Yanıt: Ülkenin bugünkü koşullarına bakınca az buluyorum.
Soru? Memur- sen kıyafet yönetmeliğini çağdışı bulduğunu söyleyerek itiraz etmiş, herkes kendi inancı gereği giyinsin demiş. Erkekler ve kadınlar için temiz, koyu renk, uyumlu, bir kamu görevlisine yakışır ölçülerdeki bu yönetmeliğinin neresi çağdışı?
Yanıt: İnsan isterse ve önüne engeller çıkarılmazsa her şeye bir kulp bulur.
Soru? Her sınavdan üstün başarı belgesiyle geçenleri, eğitimi ne olursa olsun kendisine her kademede iş bulunanları gördükçe, hele de yıllarını en zorlu koşullarda eğitim için harcayan, umutlarını, hayallerini, hedeflerini diplomasına bağlayıp iş bulamayanların sayısının çığ gibi arttığına tanık oldukça ne düşünüyorsunuz?

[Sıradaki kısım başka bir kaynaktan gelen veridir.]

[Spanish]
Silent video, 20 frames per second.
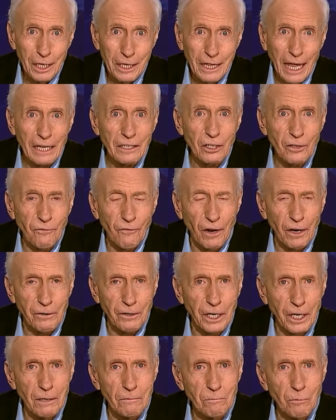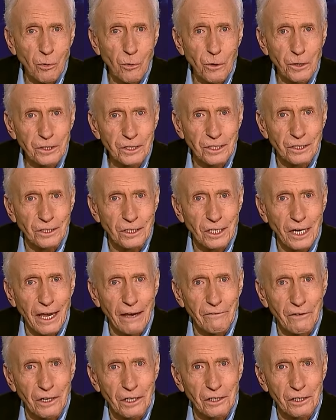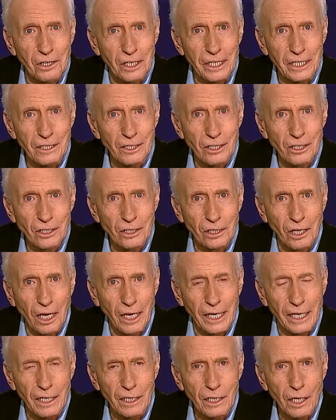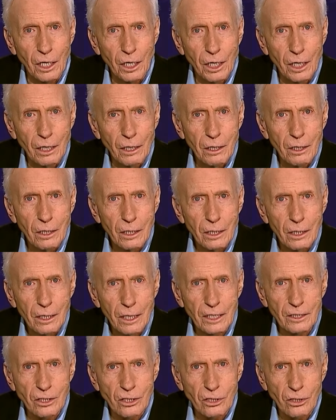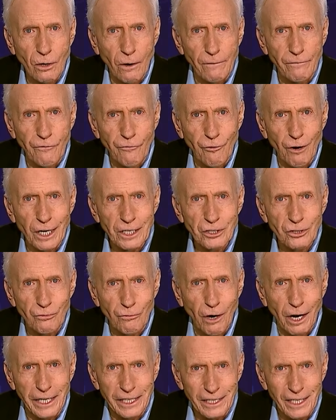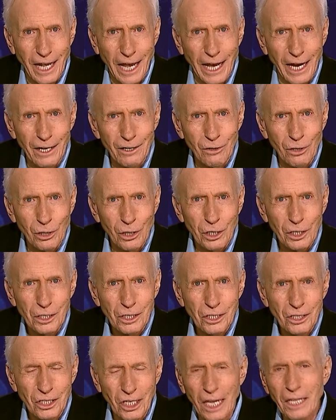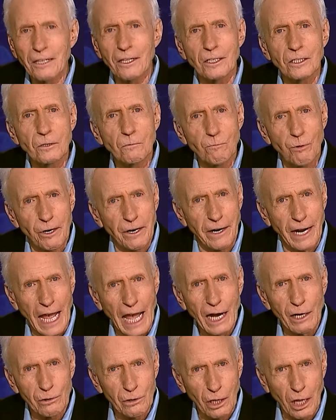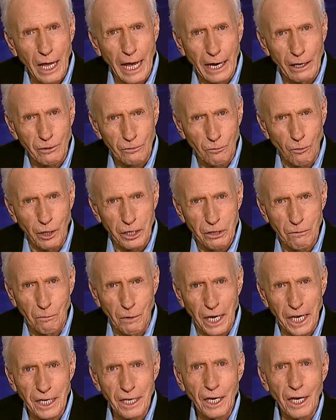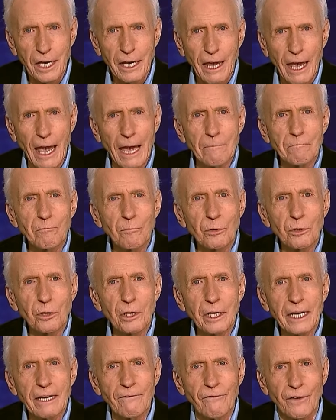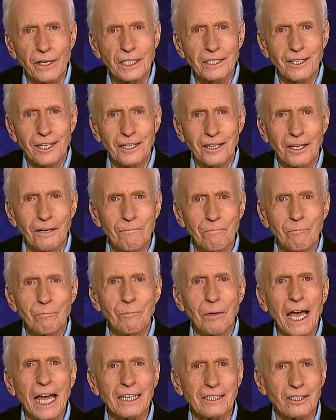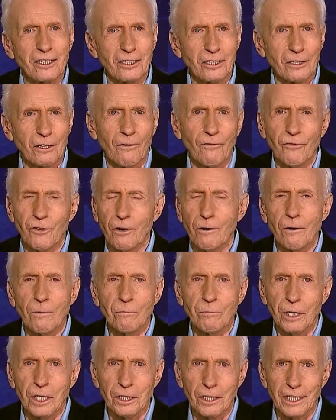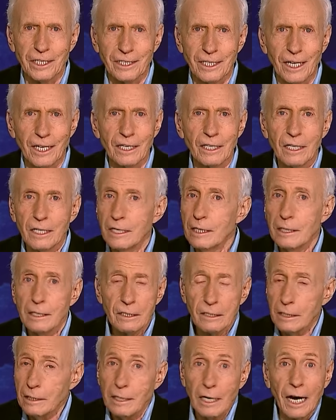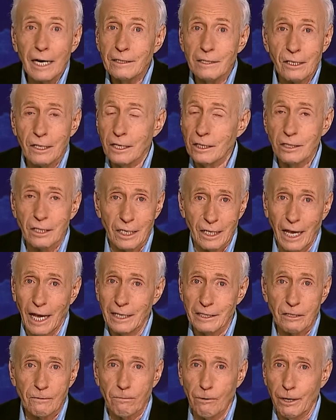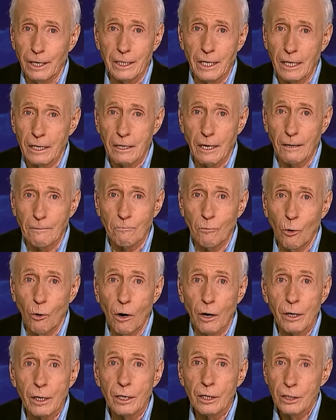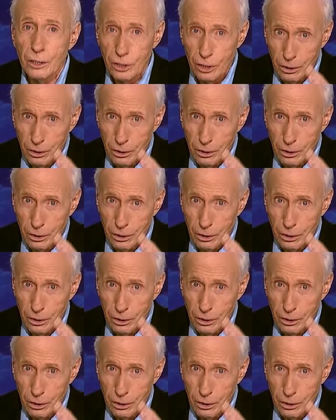Por eso es importante tener una hoja en blanco. Comencemos de nuevo ahora. Repite esta oración en voz alta conmigo y dila lo mejor que puedas. Dios no pide nada más.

Yanıt! 15 kişilik bir iş için bin kişinin müracaat ettiği İŞKUR kuyruklarını, Adana’da 38 kişinin alınacağı işe 10 bin kişinin başvurduğunu, Zonguldak’ta 1 kişinin alınacağı işe 940 kişinin başvurduğunu duyunca, “hayatın bir maliyeti vardır” deyip, sırtımı dayayacak bir partili ya da il başkanı arıyorum.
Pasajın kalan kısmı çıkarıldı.